Note that the unfolding of D.f mentions D.h.

Now, let's modify D.h, and look at the interface file again:

$ ghc -O --show-iface D.hi
interface main:D 4 6081 where
export main:D T f h
module dependencies:
package dependencies: base
4 h :: GHC.Base.Int -> GHC.Base.Int
    {- Arity: 1 HasNoCafRefs Strictness: U(L)m
       Unfolding: (\ x :: GHC.Base.Int ->
                   case @ GHC.Base.Int x of wild { GHC.Base.I# x1 ->
                   GHC.Base.I# (GHC.Prim.+# x1 4) }) -}
4 f :: GHC.Base.Int -> GHC.Base.Int
    {- Arity: 1 HasNoCafRefs Strictness: U(L)m
       Unfolding: (__inline_me (\ x :: GHC.Base.Int ->
                                GHC.Base.plusInt (D.h x) (GHC.Base.I# 1))) -}
data T a b
    RecFlag NonRecursive
    Generics: no
    = C1 :: forall a b. a -> T a b Stricts: _ |
      C2 :: forall a b. b -> T a b Stricts: _
    FamilyInstance: none

The version of D.h jumped to 4 (things that change get the new module version, rather than just increasing by 1).

However, the version of D.f also changed. This is vital, because anything that referred to D.f must be recompiled, because it may now see the new unfolding for D.h.

In summary:

  • The version of an entity is bumped whenever either
    • the entity's definition changed, or
    • the version of anything that the definition refers to changed.
  • This means that when recording usages, we only have to record usages on things that are directly mentioned, not their transitive closure.

Alternative design choices

Fingerprints instead of versions

Version numbers in this context have a couple of problems:

  • New version numbers are calculated from the old version numbers, so we have to keep the old interface around to generate the new one. (but we need to keep the old interface around anyway, because we might avoid touching it if it doesn't change).
  • Removing an interface file can have disastrous effects, as all its version numbers will be reset when it is next compiled. To be fair, this doesn't seem to affect many people (that we know of).
  • We want to detect changes in package dependencies (see #1372): right now, we only record a dependency on the package. The right thing to do is to record a dependency on the module that we import, so we can detect when it changes. But packages are generally compiled from scratch and then installed, so typically all the version numbers will be 1, and our dependency is not telling us when the package has changed.

Using fingerprints or hashes instead of version numbers is morally the right thing to do. A fingerprint can be calculated independently of the previous version of the interface interface, and it solves the package dependency problem.
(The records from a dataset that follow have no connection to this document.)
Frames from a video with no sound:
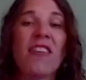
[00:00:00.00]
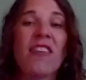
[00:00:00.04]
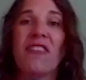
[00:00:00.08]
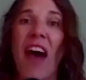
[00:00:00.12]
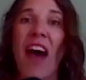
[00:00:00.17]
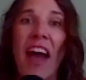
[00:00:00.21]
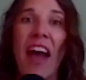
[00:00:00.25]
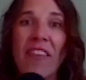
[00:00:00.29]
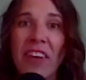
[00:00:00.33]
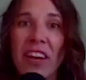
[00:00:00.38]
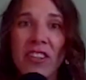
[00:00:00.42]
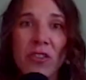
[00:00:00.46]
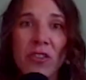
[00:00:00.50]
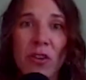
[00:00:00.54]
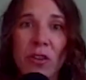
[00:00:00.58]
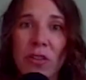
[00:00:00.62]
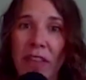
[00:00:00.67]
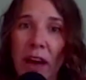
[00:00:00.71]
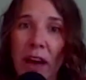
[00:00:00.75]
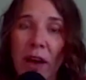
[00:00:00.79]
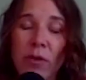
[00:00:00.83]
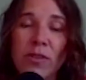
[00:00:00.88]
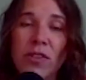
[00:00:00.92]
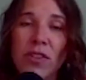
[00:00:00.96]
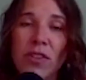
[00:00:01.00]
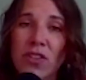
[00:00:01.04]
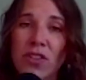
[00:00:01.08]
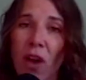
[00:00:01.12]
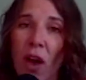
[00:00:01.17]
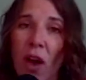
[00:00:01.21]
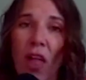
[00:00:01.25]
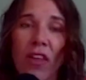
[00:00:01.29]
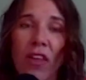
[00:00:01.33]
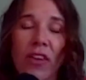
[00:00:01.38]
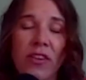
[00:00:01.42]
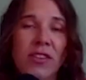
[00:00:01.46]

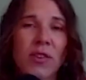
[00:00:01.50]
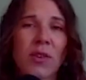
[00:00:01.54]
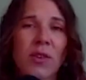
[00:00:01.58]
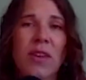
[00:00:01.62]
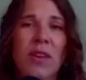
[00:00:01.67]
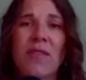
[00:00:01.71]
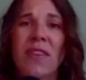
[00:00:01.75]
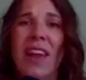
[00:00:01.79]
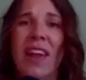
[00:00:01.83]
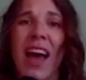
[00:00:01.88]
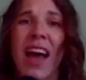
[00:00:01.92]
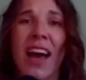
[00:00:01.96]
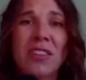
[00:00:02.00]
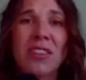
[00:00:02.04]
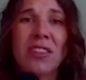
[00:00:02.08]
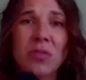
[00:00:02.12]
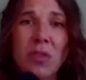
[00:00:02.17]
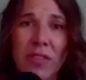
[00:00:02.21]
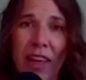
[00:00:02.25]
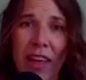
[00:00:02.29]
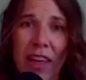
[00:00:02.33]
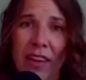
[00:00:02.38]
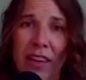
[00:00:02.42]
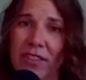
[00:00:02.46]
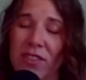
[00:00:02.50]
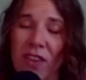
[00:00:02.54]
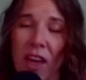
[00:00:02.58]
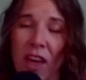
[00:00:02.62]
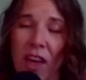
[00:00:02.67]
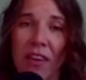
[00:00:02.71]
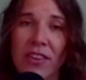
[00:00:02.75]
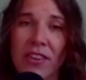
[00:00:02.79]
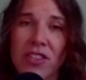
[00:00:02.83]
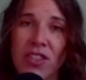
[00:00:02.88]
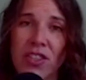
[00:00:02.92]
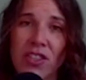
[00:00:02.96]
$500,000 or even
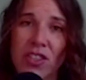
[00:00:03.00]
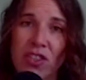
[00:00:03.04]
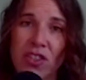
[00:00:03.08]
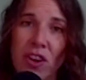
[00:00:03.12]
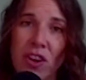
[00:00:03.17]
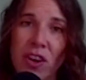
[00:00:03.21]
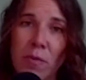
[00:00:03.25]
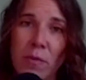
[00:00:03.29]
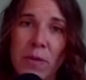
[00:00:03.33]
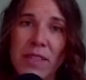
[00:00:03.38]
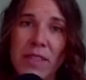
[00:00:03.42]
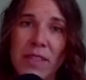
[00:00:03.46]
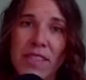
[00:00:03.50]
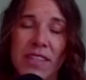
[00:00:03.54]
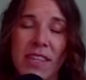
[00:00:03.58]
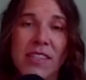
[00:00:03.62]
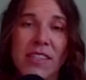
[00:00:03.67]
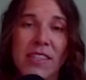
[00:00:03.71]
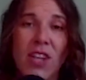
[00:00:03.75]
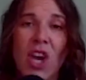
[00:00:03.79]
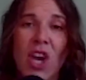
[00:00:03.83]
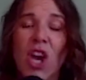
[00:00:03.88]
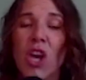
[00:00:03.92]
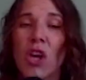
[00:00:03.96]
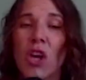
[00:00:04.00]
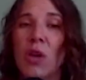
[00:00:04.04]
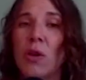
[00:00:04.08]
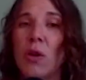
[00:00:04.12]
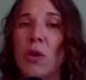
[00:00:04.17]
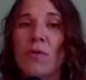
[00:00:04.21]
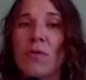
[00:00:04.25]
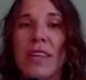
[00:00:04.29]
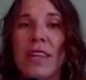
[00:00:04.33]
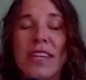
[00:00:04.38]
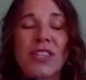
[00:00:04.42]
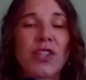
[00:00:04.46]
$100,000 to start a business. You
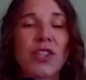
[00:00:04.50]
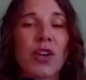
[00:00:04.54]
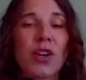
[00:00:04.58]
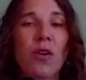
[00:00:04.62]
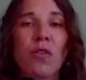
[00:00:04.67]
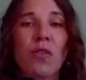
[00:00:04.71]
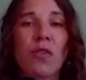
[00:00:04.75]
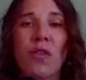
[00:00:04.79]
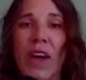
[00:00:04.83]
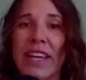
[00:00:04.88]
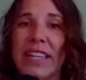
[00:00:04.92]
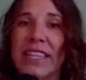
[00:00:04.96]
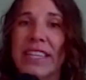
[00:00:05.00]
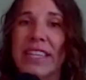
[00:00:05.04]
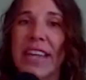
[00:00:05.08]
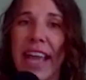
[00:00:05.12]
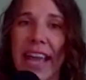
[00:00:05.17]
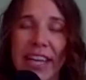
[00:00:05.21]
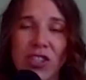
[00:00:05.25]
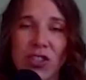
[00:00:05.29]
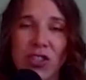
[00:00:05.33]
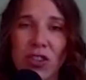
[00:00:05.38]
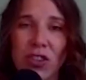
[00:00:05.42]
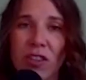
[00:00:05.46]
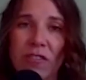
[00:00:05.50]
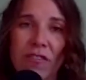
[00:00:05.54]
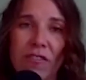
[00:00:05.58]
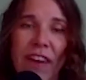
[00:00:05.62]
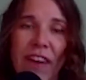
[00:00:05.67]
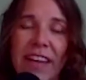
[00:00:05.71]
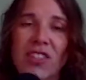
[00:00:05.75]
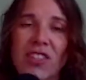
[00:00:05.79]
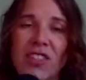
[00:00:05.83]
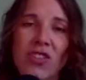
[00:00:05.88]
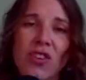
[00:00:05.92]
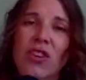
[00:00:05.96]
don't need to go find an angel
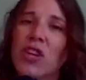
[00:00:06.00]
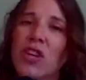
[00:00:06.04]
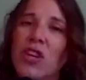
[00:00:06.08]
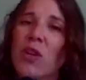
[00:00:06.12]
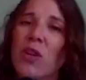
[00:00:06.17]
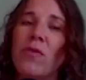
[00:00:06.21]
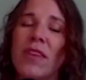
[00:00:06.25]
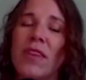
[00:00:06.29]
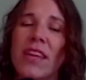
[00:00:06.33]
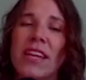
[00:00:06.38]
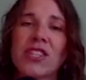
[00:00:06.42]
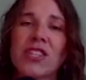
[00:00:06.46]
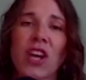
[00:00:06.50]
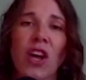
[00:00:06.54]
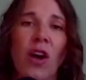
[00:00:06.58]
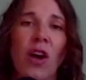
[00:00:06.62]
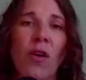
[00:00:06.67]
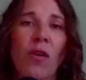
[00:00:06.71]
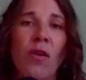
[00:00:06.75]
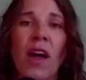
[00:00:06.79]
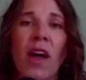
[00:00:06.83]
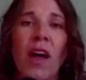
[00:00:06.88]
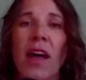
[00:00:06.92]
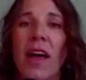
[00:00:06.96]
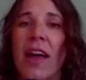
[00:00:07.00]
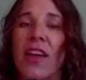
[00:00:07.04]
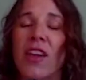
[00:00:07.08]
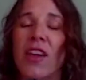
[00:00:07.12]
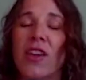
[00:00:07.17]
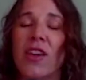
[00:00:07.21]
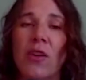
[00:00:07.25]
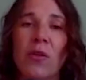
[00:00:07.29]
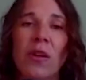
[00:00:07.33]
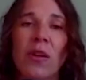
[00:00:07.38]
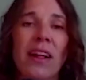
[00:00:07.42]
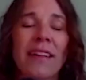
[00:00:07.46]
investor. You don't need to go,
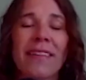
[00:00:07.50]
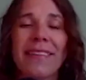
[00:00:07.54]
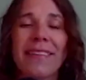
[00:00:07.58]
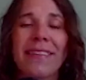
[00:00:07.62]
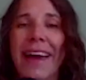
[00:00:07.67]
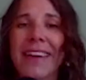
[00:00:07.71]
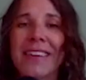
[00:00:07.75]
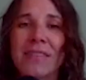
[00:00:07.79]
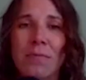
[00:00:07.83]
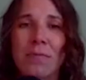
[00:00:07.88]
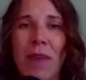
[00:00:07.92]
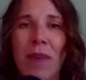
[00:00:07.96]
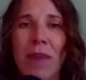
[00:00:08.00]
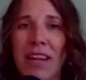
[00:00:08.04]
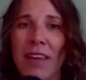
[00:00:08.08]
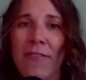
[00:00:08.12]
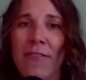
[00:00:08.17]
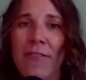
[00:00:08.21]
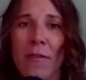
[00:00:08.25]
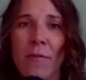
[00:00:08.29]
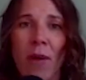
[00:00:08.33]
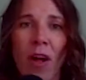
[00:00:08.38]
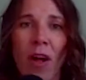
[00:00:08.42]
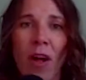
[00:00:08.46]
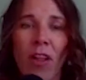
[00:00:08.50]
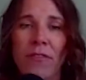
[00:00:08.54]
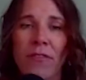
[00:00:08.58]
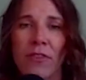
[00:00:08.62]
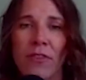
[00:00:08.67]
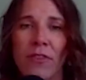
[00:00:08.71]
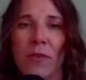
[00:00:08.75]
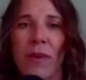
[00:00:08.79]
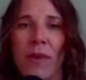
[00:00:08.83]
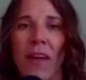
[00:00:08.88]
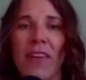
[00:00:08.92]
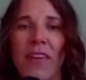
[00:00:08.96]
collect money from all of
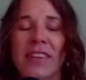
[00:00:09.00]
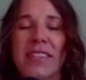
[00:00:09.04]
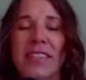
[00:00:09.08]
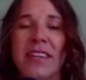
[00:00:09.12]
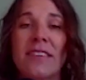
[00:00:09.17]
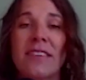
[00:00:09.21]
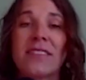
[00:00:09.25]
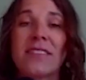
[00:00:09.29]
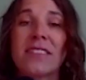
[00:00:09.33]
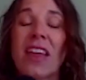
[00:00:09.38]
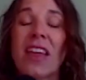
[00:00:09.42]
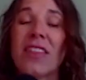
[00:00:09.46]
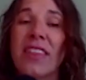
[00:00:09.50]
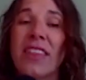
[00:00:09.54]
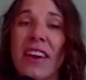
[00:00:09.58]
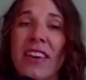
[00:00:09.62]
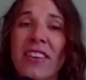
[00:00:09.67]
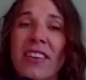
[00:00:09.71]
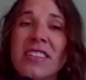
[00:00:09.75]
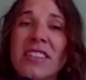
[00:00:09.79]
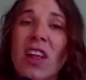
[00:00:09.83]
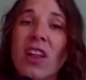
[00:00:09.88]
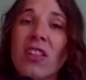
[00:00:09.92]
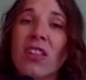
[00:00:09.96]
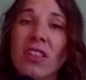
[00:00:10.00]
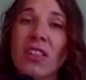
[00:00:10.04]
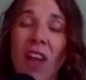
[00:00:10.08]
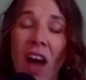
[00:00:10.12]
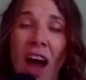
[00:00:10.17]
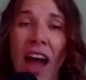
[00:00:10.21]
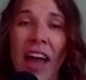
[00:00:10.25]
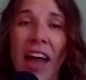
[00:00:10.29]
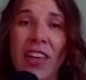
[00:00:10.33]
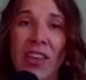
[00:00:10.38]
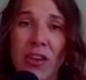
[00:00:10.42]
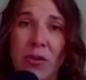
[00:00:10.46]
your relatives. There is a
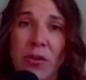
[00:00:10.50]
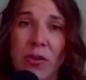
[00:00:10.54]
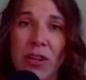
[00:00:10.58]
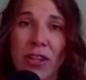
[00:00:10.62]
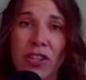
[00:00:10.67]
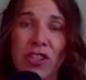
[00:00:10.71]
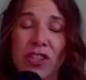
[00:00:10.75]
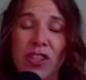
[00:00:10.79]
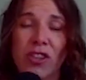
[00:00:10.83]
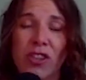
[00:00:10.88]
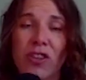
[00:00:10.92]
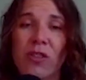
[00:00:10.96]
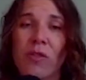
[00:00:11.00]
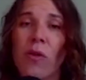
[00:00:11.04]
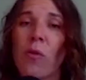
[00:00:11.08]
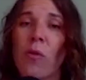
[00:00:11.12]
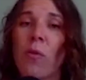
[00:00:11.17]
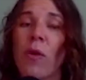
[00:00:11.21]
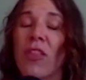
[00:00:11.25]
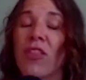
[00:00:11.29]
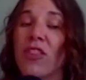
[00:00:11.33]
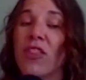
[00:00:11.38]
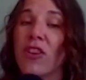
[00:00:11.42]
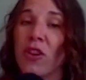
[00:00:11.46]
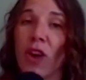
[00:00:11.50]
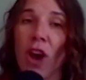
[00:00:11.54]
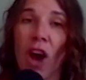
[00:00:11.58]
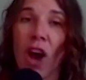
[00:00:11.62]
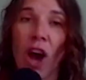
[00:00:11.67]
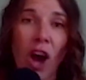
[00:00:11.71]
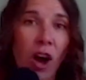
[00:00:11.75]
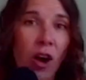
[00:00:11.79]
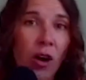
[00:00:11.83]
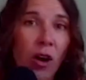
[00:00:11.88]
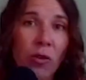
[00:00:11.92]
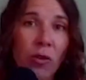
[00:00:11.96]
lot you can do with your
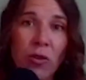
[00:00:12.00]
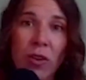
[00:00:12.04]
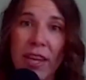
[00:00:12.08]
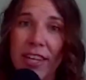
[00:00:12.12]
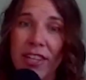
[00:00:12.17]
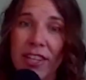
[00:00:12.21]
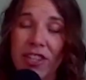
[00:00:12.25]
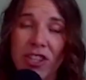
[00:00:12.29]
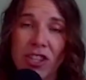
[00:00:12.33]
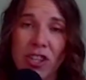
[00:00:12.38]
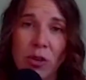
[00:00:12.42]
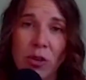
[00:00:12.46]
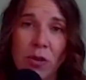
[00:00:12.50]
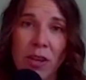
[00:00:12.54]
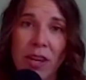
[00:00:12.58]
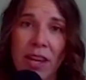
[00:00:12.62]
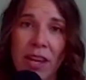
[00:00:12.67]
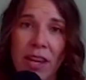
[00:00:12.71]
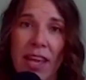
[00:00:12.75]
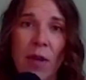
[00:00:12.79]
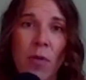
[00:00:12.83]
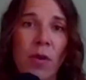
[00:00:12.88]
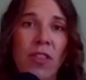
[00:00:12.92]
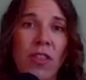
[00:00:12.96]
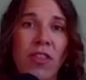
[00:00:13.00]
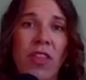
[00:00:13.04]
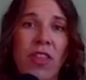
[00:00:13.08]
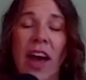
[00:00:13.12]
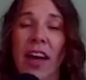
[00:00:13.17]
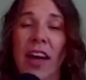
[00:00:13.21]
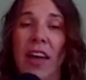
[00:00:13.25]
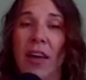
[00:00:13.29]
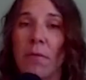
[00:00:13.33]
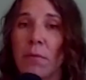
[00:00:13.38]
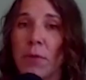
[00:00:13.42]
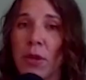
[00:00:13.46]
own ingenuity, with
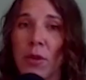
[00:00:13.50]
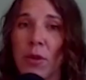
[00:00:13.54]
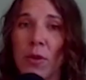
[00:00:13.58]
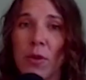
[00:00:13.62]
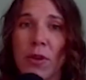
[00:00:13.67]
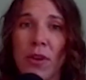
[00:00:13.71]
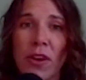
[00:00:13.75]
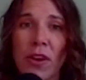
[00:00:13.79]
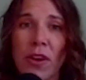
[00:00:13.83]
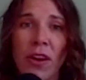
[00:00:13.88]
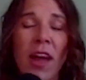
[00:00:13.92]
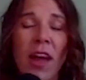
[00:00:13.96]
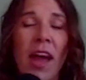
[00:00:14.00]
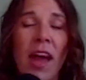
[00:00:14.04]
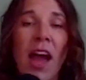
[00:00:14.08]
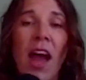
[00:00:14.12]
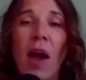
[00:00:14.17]
a computer,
Module-granularity instead of entity-granularity

Fingerprints or hashes are larger than version numbers (typically 128 bits instead of 32), so we might not want to put a fingerprint on every entity.

Also, it's worth thinking about whether tracking changes at a lower level of granularity would result in a system that is simpler to implement, understand, and get right. The obvious choice is to track modules instead of entities. Clearly this loses some resolution, and will therefore entail more unnecessary recompilation, but how much? Let's look at how it would work, and then some examples.

Every module will have a single version number (or fingerprint), which is increased whenever there is a change to either the exports or the decls (but not the usages) in the interface, or the version of any module referred to by the exports or decls changes. The usages of the module lists the modules and versions referred to by the source code (as before, except that we only record modules not entities).

Examples.

Suppose we change the definition of T in module D.

  • We recompile D, and D's version will change from 1 to 2, because its decls have changed.
  • B will be recompiled, because its usages lists D (since it exports D.f). Since its exports lists D.f, and D's version has changed, B's version will also increase to 2.
  • C will be recompiled, but its version stays the same, since it has no exports or decls.
  • A will be recompiled, because its usage list includes D, and D's version changed. A's version will stay the same, however.

So in this case modifying D.T has forced recompilation of B and A, although under the current scheme neither of these modules would be recompiled.